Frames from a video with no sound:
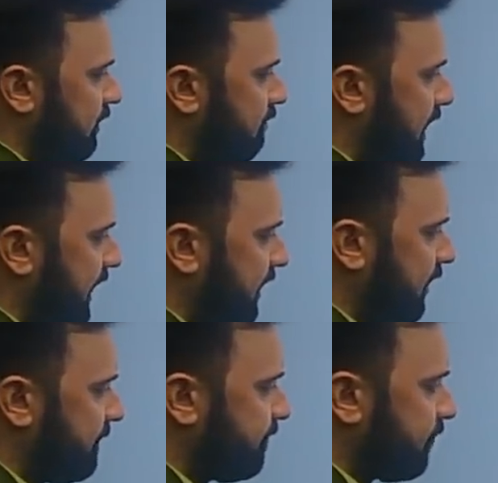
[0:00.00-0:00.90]
की
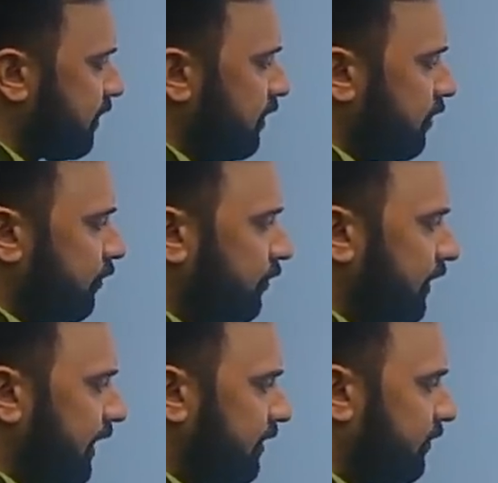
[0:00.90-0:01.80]
लंबाई
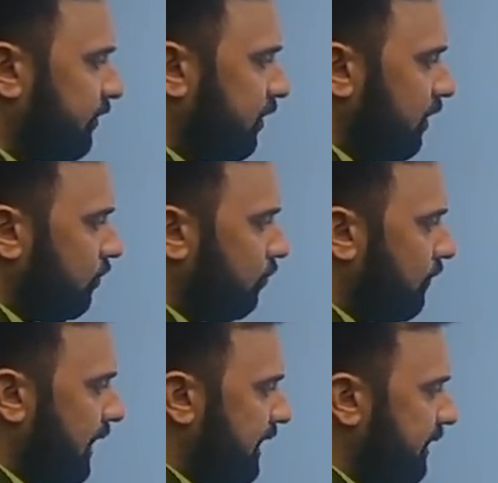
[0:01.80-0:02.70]
सिक्स
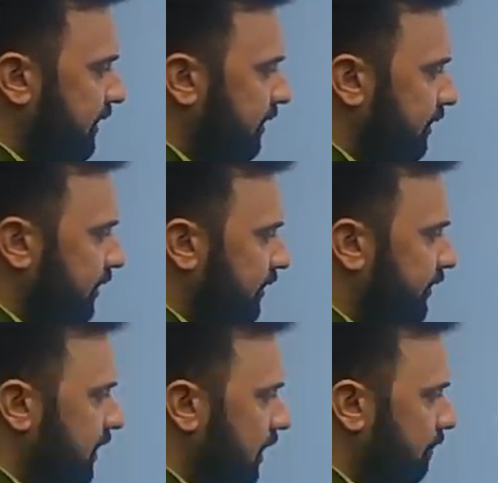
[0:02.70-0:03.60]
वन
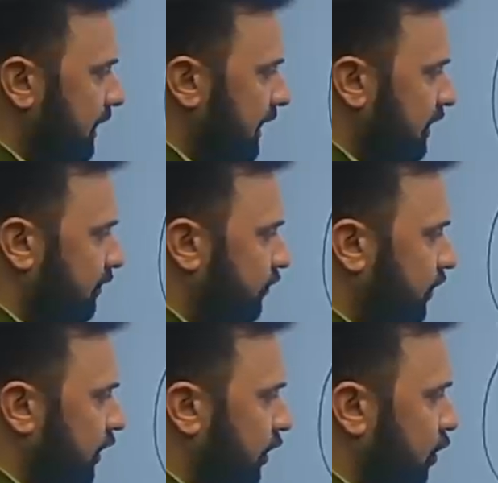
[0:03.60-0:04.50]
डबल
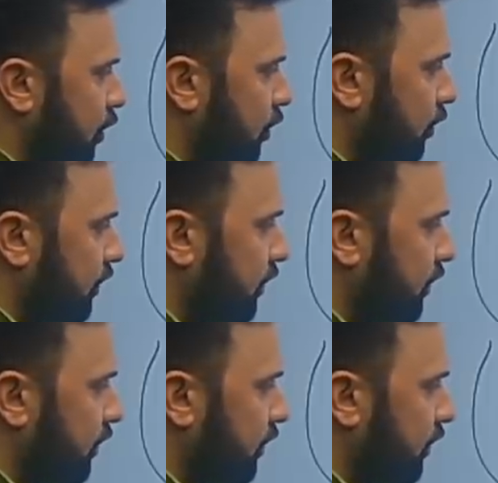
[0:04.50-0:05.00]
जीरो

_WORK REQUEST_: Where a picture appears in the listing above, skip it and set down all the rest exactly.

_RESPONSE BOX_:
Frames from a video with no sound:
[0:00.00-0:00.90]
की
[0:00.90-0:01.80]
लंबाई
[0:01.80-0:02.70]
सिक्स
[0:02.70-0:03.60]
वन
[0:03.60-0:04.50]
डबल
[0:04.50-0:05.00]
जीरो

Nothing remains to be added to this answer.